Smetana (dairy product)
Smetana is a range of sour creams from Central and Eastern Europe. It is a dairy product produced by souring heavy cream. It is similar to crème fraîche (28% fat), but nowadays mainly sold with 10% to 30% milkfat content depending on the country. Its cooking properties are different from crème fraîche and the lighter sour creams sold in the US, which contain 12 to 16% butterfat. It is widely used in cooking and baking.
Smetana is widely used in many Central and Eastern European cuisines: in appetizers, main courses, soups and desserts. For example, it may be blended with soups, vegetable and meat dishes, or cole slaw; served with pelmeni, dumplings, or pierogi; or used as a filling in savoury pancakes. Smetana can be blended to a Liptauer-like cheese spread with cottage cheeses, onions, paprika and other spices, eaten with bread. It is often used in cooking, as it is high enough in fat not to curdle at higher temperatures. It is used in the preparation of meat or vegetable stews and casseroles, or other dishes that require a long cooking time in the oven. Smetana does not melt in the oven and it does not soak the whole dish like crème fraîche. Hungarian cooks use it as an ingredient in sauces such as paprikas and in recipes such as ham-filled crepes (palacsinta). The current trend to reduce fat content of the milk products has caused the taste and consistency of many milk products to deteriorate. To imitate Hungarian-style cooking and the use of smetana (called tejföl in Hungarian), Hungarian cookbooks recommend using Western sour cream mixed with heavy whipping cream (38–40% milkfat). Homogenization breaks the fat into smaller sizes. Smetana is not homogenized.

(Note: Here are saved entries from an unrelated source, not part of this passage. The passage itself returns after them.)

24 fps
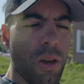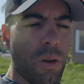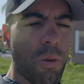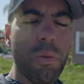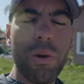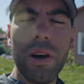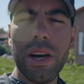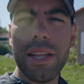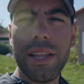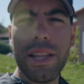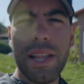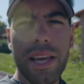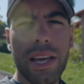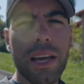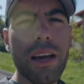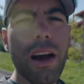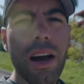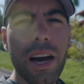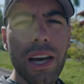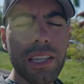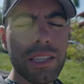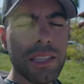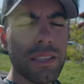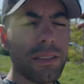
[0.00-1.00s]
One, they
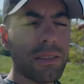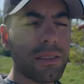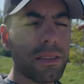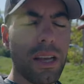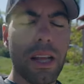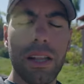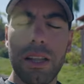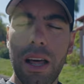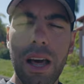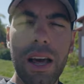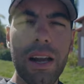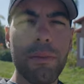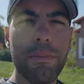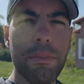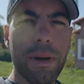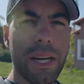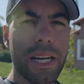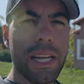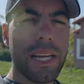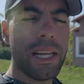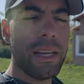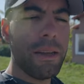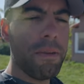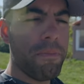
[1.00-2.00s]
cost a lot of
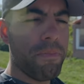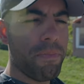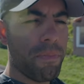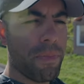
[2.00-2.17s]
money.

In Central European countries, such as Czech Republic, the word Smetana (Cream) is used as follows:
Smetana is a dairy product, it is the fattest part of the milk, which is deposited on its surface. Smetana is produced by skimming or other ways and the shops sell it either as sweet or sour (in a number of languages Russian term originally used smetana just for sour cream). Containing at least 10% fat. Smetana, which has at least 30% fat, is called Smetana ke šlehání (whipping cream) and is used for the production of Šlehačka (whipped cream). Is a subset of high-fat cream with at least 35% fat. So in modern language understanding the word Smetana means different kinds of dairy products, does not translate as sour cream, which in Czech would be called kysaná smetana or zakysaná smetana.
In Ukrainian, Belarusian, Polish, and Russian cuisines, sour cream is often added to borscht and other soups, and is used as a condiment for dumplings, such as vareniki, pierogi, and pelmeni. It used in gravies served with Bohemian (Czech) cuisine, such as the marinated beef Svíčková, somewhat similar to German Sauerbraten except for the added sour cream.
When comparing brands or suppliers of smetana, the Polish and Russian practice is to compare the fat content of the varieties. Fat content can range from 10% (runny) to 70% (thick). The most common supermarket smetanas are 10 to 40% fat (milk fat only for an authentic product). Addition of thickeners such as gelatine is not forbidden by relevant regulations, so today one hardly can find real, thickener-free smetana in an ordinary shop, which is regarded by discriminate buyers as cheating and the product is considered substandard and unsuitable for culinary use, since some recipes are easily spoiled by the presence of a thickener. Farmer's smetana should be used instead.